On ne s'en rend pas compte, à le voir, nul ne s'en doute, Crab est pourtant une sorte de phénomène: son esprit flotte au-dessus de son corps, descend parfois et se tient alors à hauteur de son épaule. Sa conscience et son corps ne coïncident pas, la première souffre et s'amuse, mais ce dernier s'ennuie, s'ennuie, accomplit chaque jour les mêmes gestes, refait chaque jour les mêmes promenades en boucle, il ne lui arrive rien, il vieillit dans ses fonctions, hors du temps. Le corps de Crab vit dans une solitude absolue, inimaginable, puisque Crab lui-même n'y est pas, ce corps est tout au plus l'objet de ses songeries, car il l'inquiète, si mal parti, mal engagé dans l'existence, Crab ne sait vraiment pas quoi faire de lui. S'il pouvait seulement le laisser assis quelque part.
N'a plus qu'à tendre la main. Crab y est presque. Juste récompense. Prix de ses efforts. Vient de loin. Le temps en lacet derrière lui. Toutes ces années. A bien mérité. Aura pas volé. Mais valait la peine. Touche au but enfin. Tend la main pour saisir. Heurte une vitre. A terre étourdi. Se relever lourd. Prend un peu d'élan. A reculons refait la moitié du chemin. Connaît bien le paysage triste de chaque côté. Puis s'élance à nouveau. En avant. Cette fois il y va. Y est. Rien ne l'empêchera. Tend la main pour cueillir. Heurte une vitre. A terre k. o. Debout encore. Plus lourd encore. Prend beaucoup d'élan. Rebrousse tout le chemin. Autant d'années. A gauche, droite, le triste paysage connu. Village natal à mourir. Départ du début. Nouvel essor. Plus rapide cette fois. Tête baissée. Là-bas scintille. Au bout scintille. Scintille magnifique. A deux doigts. A toucher scintille. A toucher enfin là. S'écrase contre la vitre.
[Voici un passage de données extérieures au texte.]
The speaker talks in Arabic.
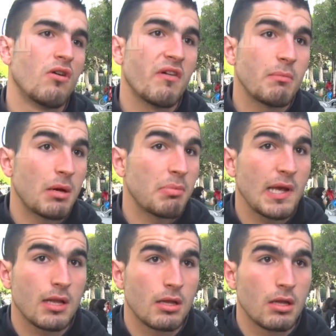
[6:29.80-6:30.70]
وفما
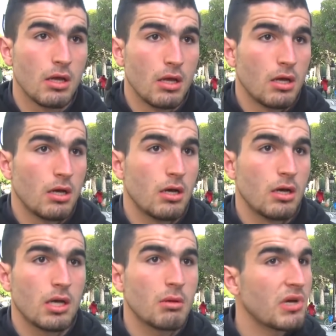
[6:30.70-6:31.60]
عباد
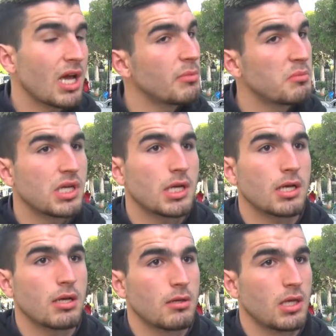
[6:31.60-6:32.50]
آه، ما يخممش
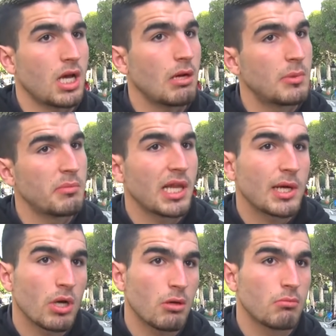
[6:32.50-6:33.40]
هكاك يخمم
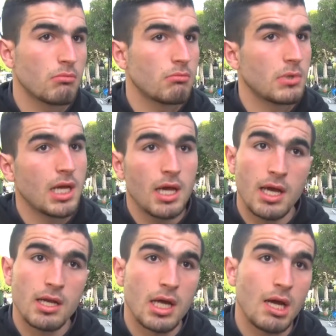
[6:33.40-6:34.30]
على روحهم
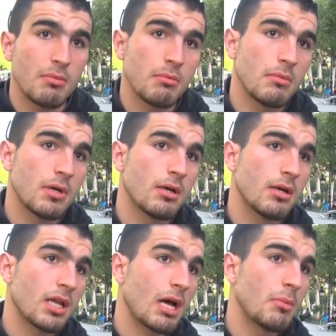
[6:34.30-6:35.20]
لا انا نخمم
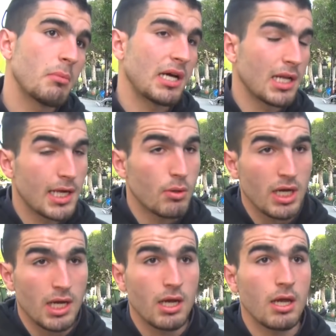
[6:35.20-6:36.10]
آه، نخمم على
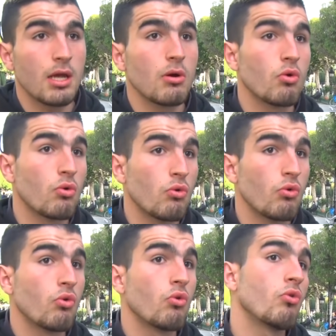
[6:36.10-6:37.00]
روحي
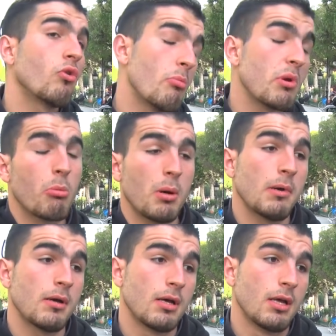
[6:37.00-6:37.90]
وامي
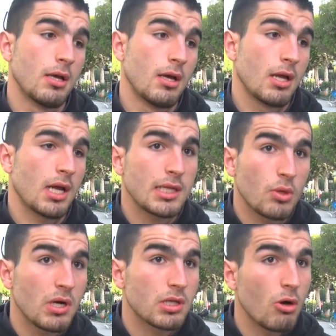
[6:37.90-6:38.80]
وبابا على
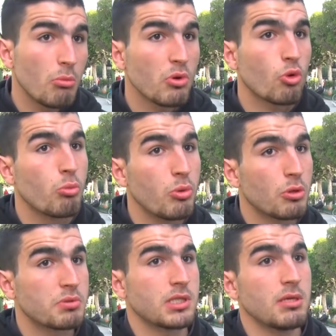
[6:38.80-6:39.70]
خاطر وقت امك
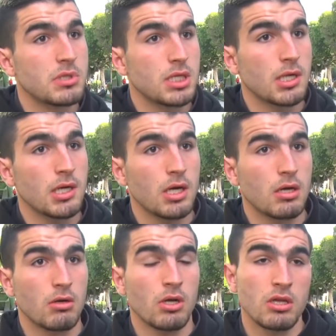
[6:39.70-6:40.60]
وبوك باش يمشي
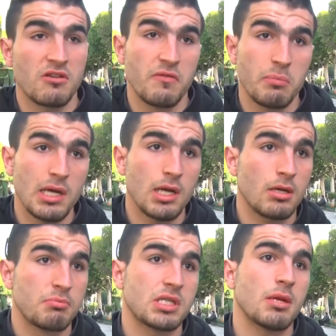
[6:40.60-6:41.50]
راك نحطك في
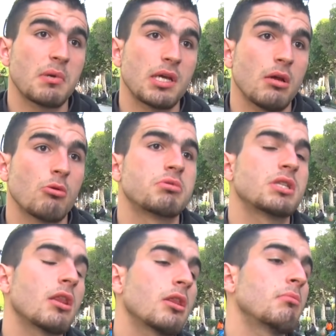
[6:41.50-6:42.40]
بالك باش تبكي
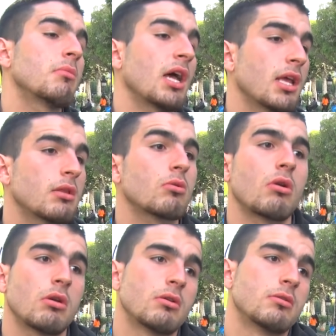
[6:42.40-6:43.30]
وباش تندم حياه
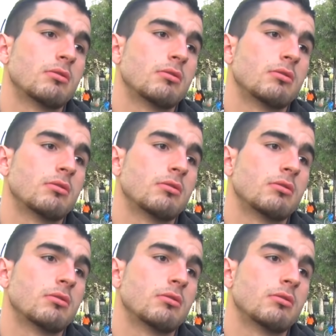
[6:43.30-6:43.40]
الكلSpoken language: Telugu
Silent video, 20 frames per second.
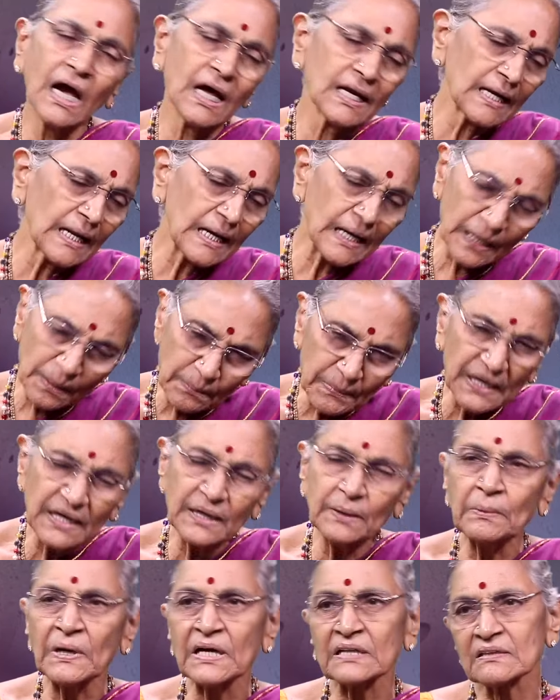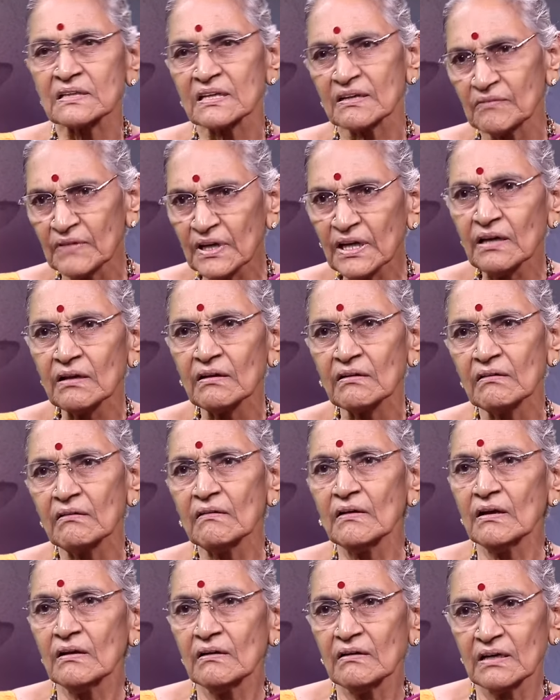ఆ నల్లబల్లి మాత్రమే
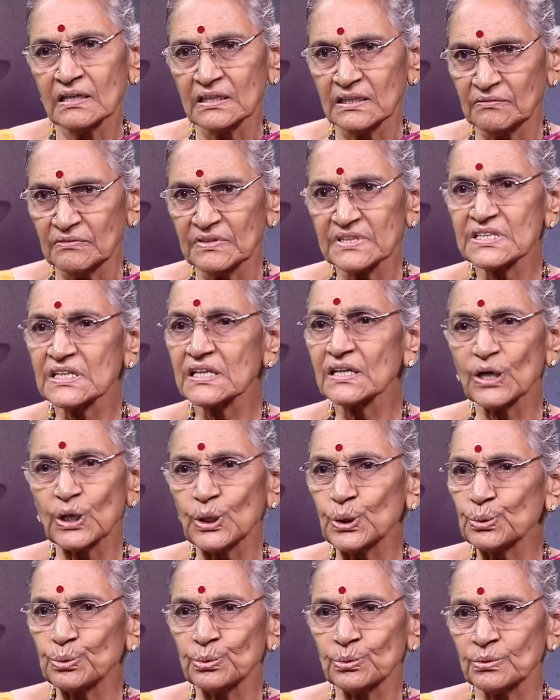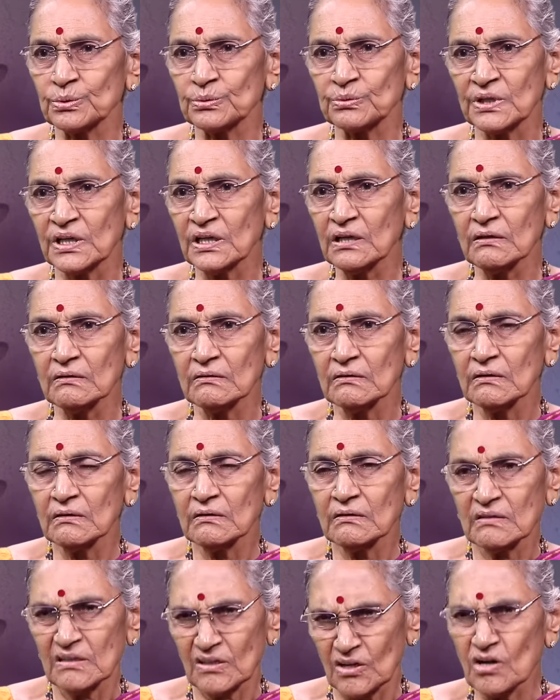అది విషం కలిగి ఉంటుంది
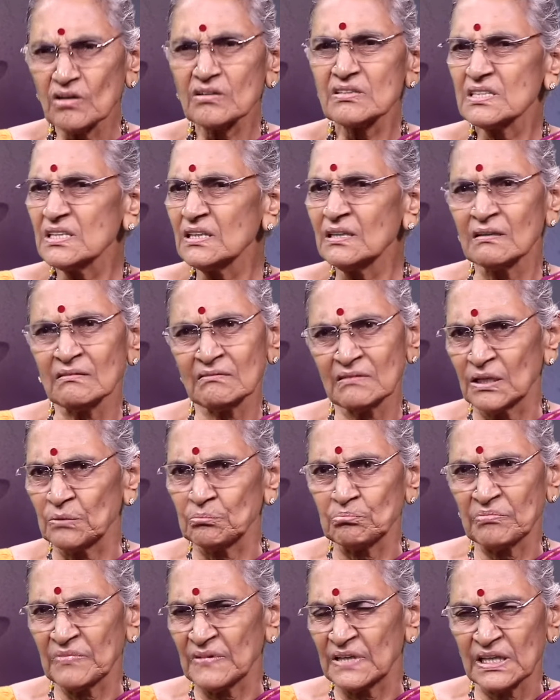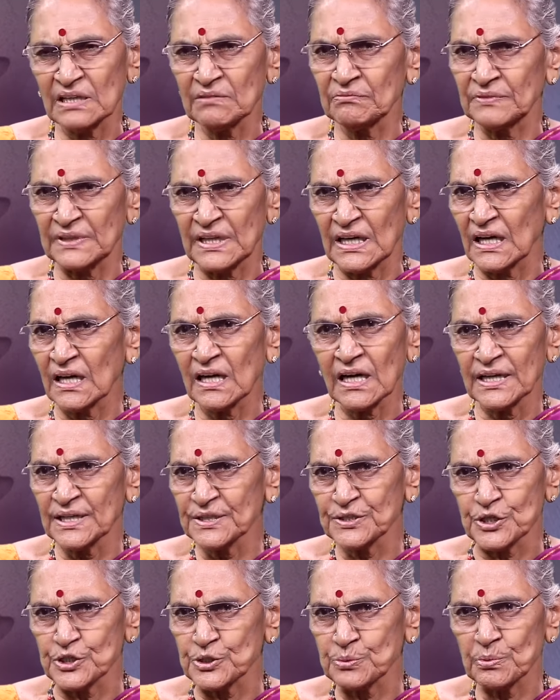టాక్సిన్ అంతే అంటే
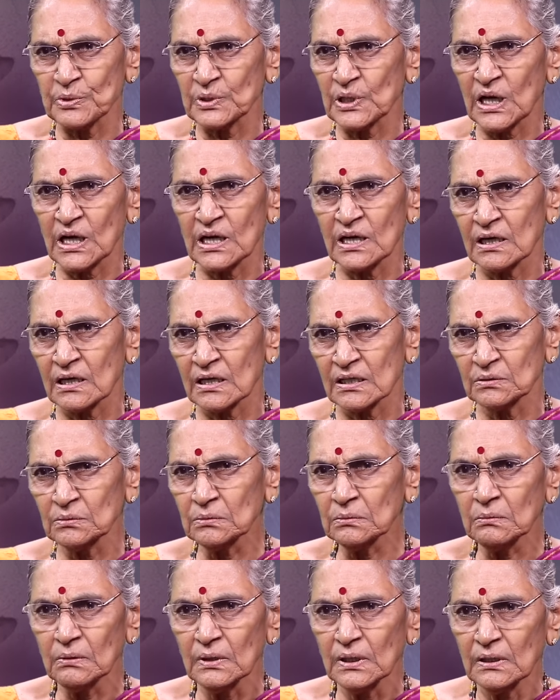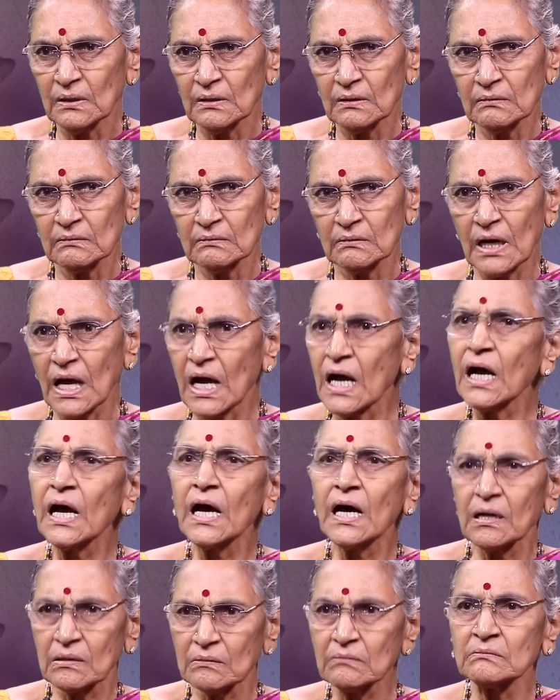తినంగానే చచ్చిపోతారని కాదు
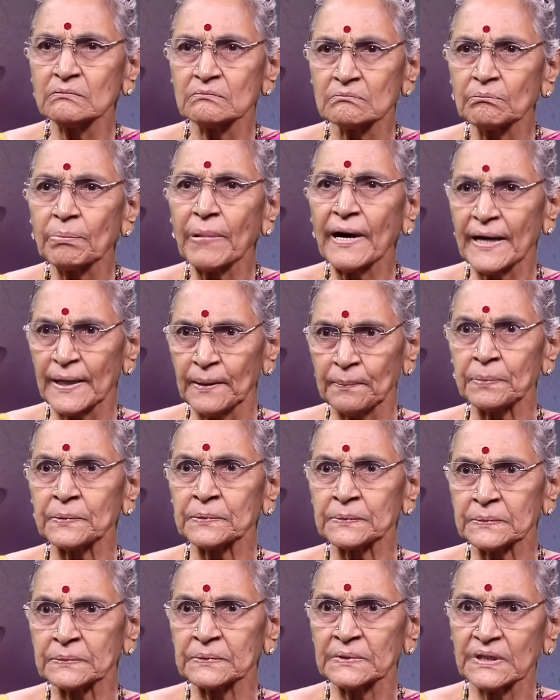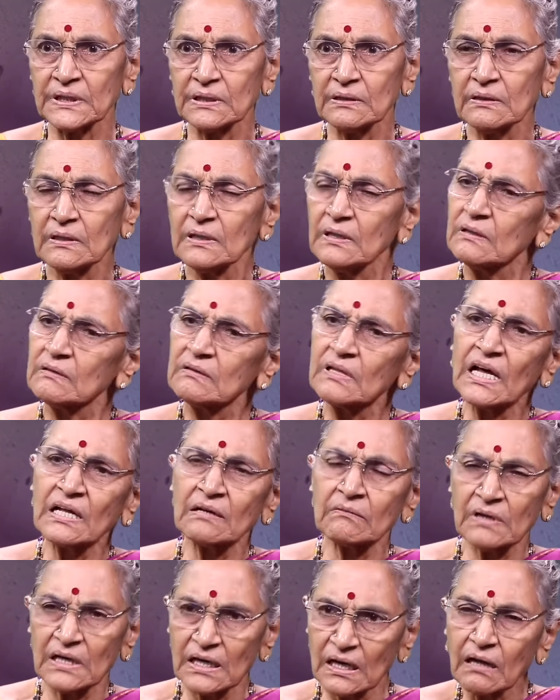ఆహారం పాడైపోతుంది
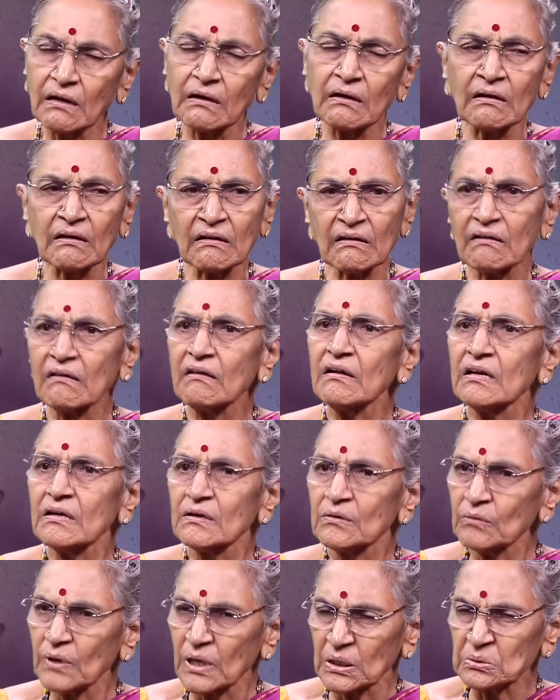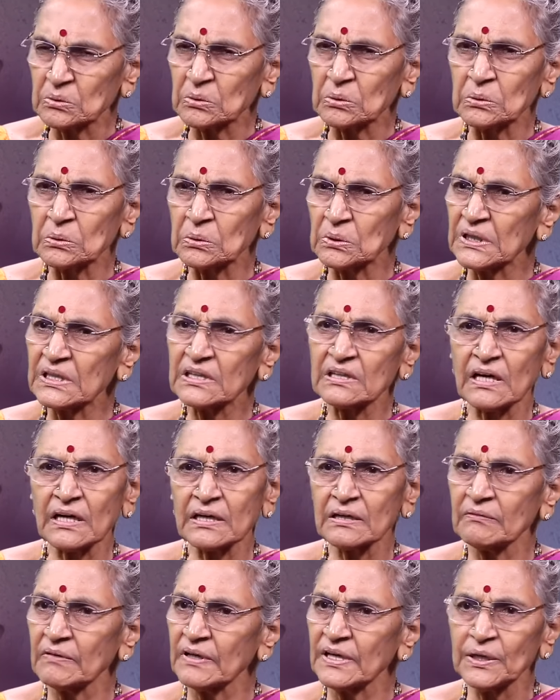దానివల్ల వాంతులు
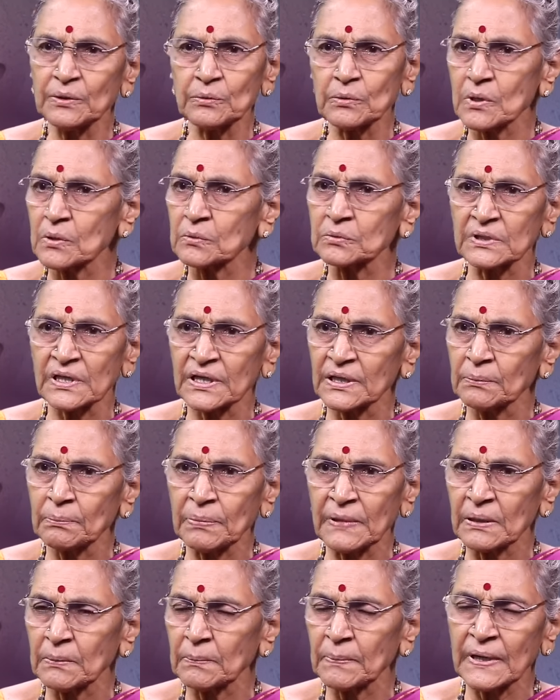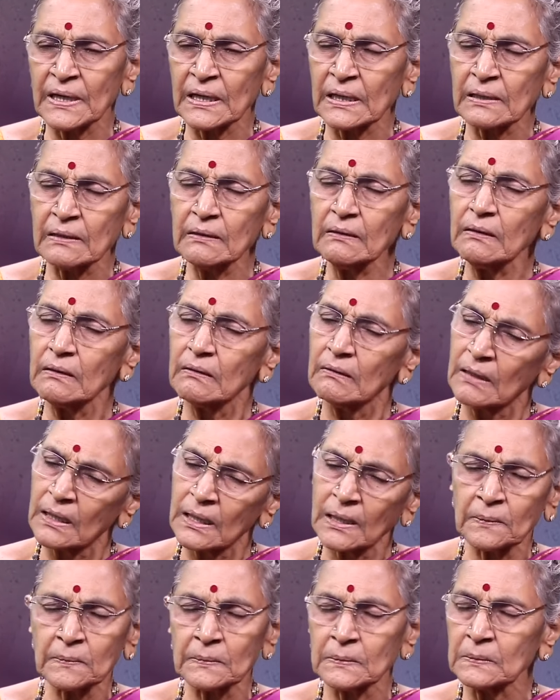ఇట్లాంటివన్నీ అవుతాయి పడక
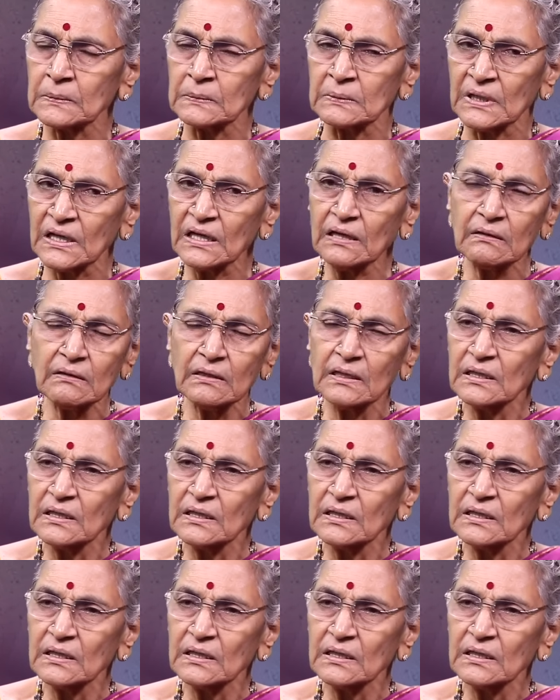అలా ఉంటుంది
Ce matin encore, sa boîte aux lettres est pleine comme sa poubelle hier de faire-part de mariages, de naissances, de décès, et Crab en les classant par thèmes s'étonne que les gens ne jugent pas utile également de lui adresser un courrier avant et après chaque repas, pour le tenir au courant, et puis ont-ils dormi la nuit dernière, envisagent-ils de se recoucher la nuit prochaine? Autant de points sur lesquds on néglige de l'informer et qui, pourtant, concernent tout aussi bien le train-train biologique et les fonctions vitales. Mais non, on le laisse croupir dans l'incertitude, ils naissent ou meurent, ils s'apparient, mais peut-être ne dorment-ils plus, ne se nourrissent-ils plus? Pourquoi passer sous silence des nouvelles de cette importance alors qu'il serait si simple de les faire imprimer, puis vous glisseriez le carton dans une enveloppe avec une photo de votre petite famille attablée, une autre de votre petite famille endormie. Et vos éternuements, pourquoi ne faire part de vos éternuements qu'aux happy few présents à vos côtés?